▼
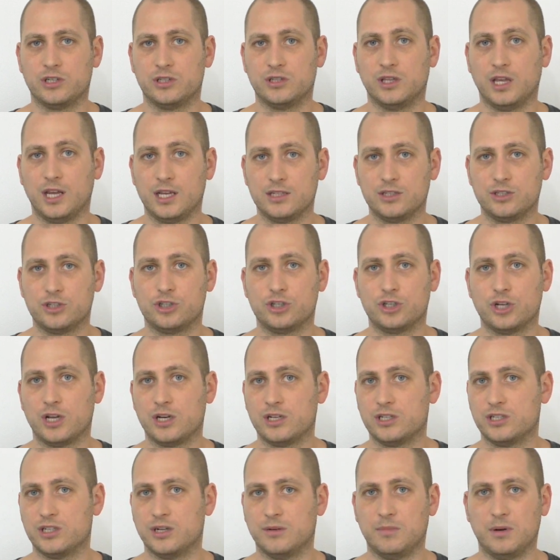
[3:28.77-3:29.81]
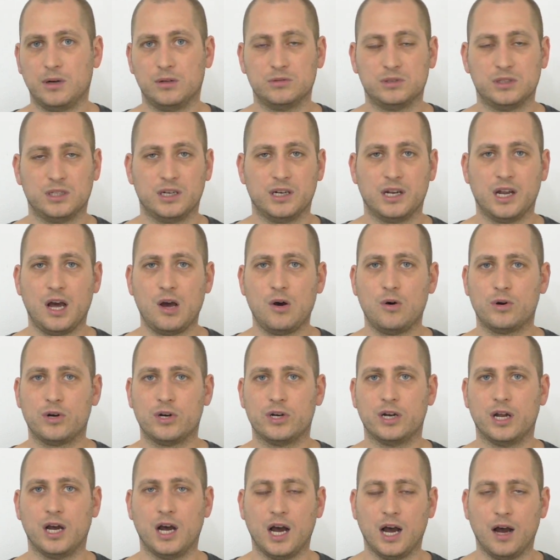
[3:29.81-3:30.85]
it does charge in about an hour
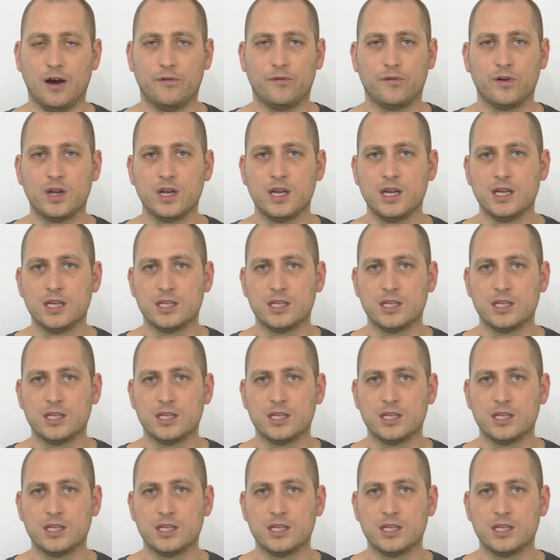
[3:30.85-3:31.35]
and a half.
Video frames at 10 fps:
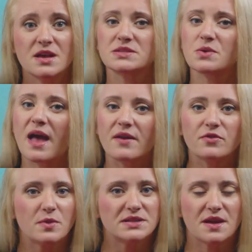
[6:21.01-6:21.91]
so
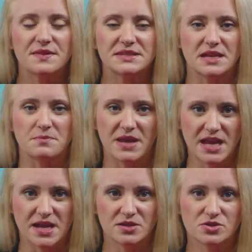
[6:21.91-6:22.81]
everyone's on the same
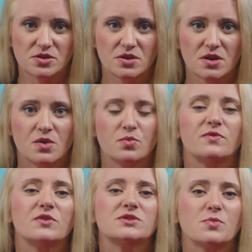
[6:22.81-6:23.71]
page.
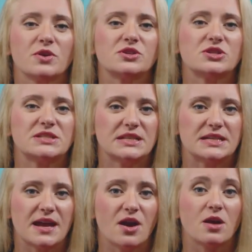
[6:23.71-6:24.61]
Reverse mortgages
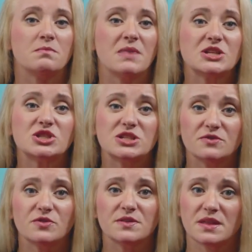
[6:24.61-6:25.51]
today are much
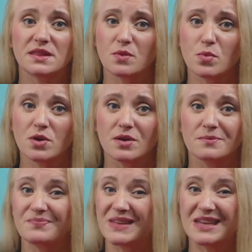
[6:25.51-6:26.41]
different than they were
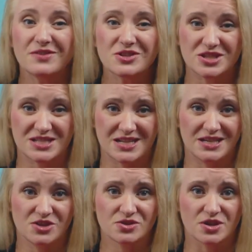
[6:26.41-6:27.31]
even just 10
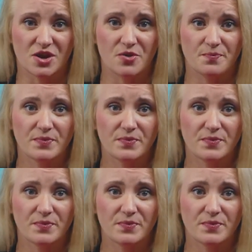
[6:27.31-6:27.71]
years ago.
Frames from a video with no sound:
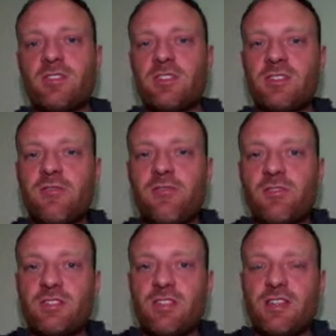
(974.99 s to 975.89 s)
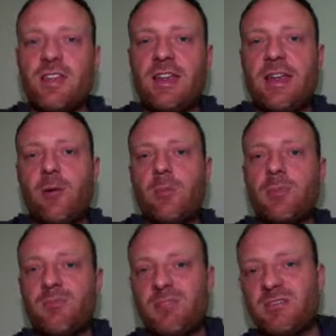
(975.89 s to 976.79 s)
It's the first thing in help
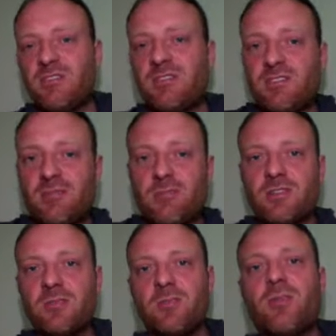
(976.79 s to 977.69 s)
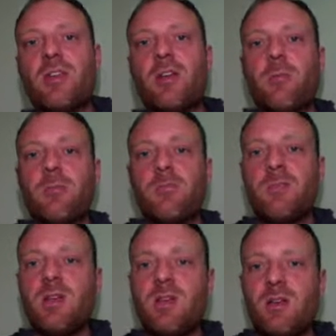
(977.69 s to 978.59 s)
because it's the most important help.
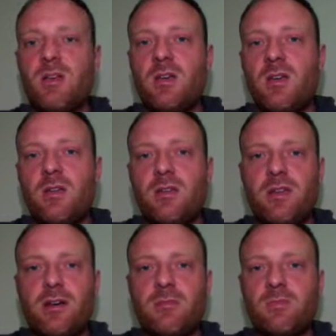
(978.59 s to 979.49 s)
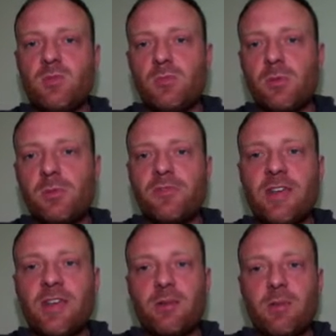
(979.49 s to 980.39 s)
Now, you'll probably
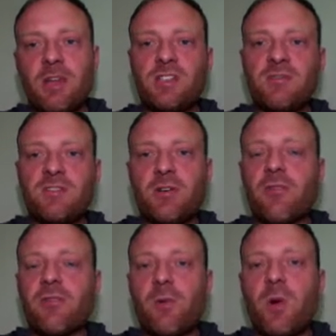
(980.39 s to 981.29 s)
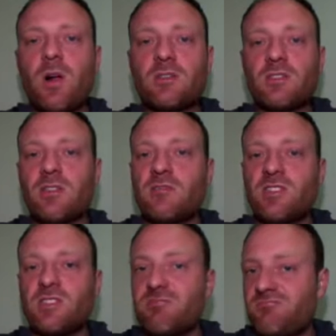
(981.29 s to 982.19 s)
forget Command Shift 0 for a while, so
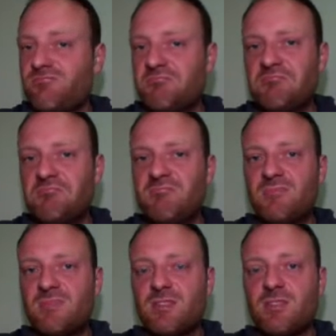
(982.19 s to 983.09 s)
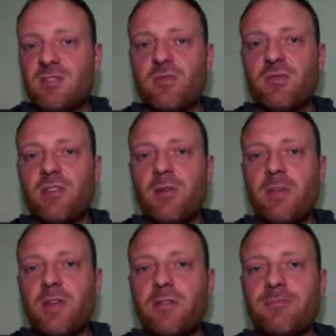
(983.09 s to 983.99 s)
just go through the help
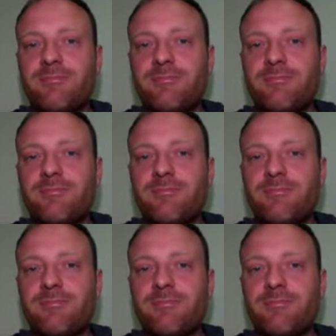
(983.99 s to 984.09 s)
menu.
▲
— WHAT YOU HAVE TO DO —
Set the entries down exactly, but not the pictures.

— OUTPUT FOR THIS TASK —
[3:28.77-3:29.81]
[3:29.81-3:30.85]
it does charge in about an hour
[3:30.85-3:31.35]
and a half.
Video frames at 10 fps:
[6:21.01-6:21.91]
so
[6:21.91-6:22.81]
everyone's on the same
[6:22.81-6:23.71]
page.
[6:23.71-6:24.61]
Reverse mortgages
[6:24.61-6:25.51]
today are much
[6:25.51-6:26.41]
different than they were
[6:26.41-6:27.31]
even just 10
[6:27.31-6:27.71]
years ago.
Frames from a video with no sound:
(974.99 s to 975.89 s)
(975.89 s to 976.79 s)
It's the first thing in help
(976.79 s to 977.69 s)
(977.69 s to 978.59 s)
because it's the most important help.
(978.59 s to 979.49 s)
(979.49 s to 980.39 s)
Now, you'll probably
(980.39 s to 981.29 s)
(981.29 s to 982.19 s)
forget Command Shift 0 for a while, so
(982.19 s to 983.09 s)
(983.09 s to 983.99 s)
just go through the help
(983.99 s to 984.09 s)
menu.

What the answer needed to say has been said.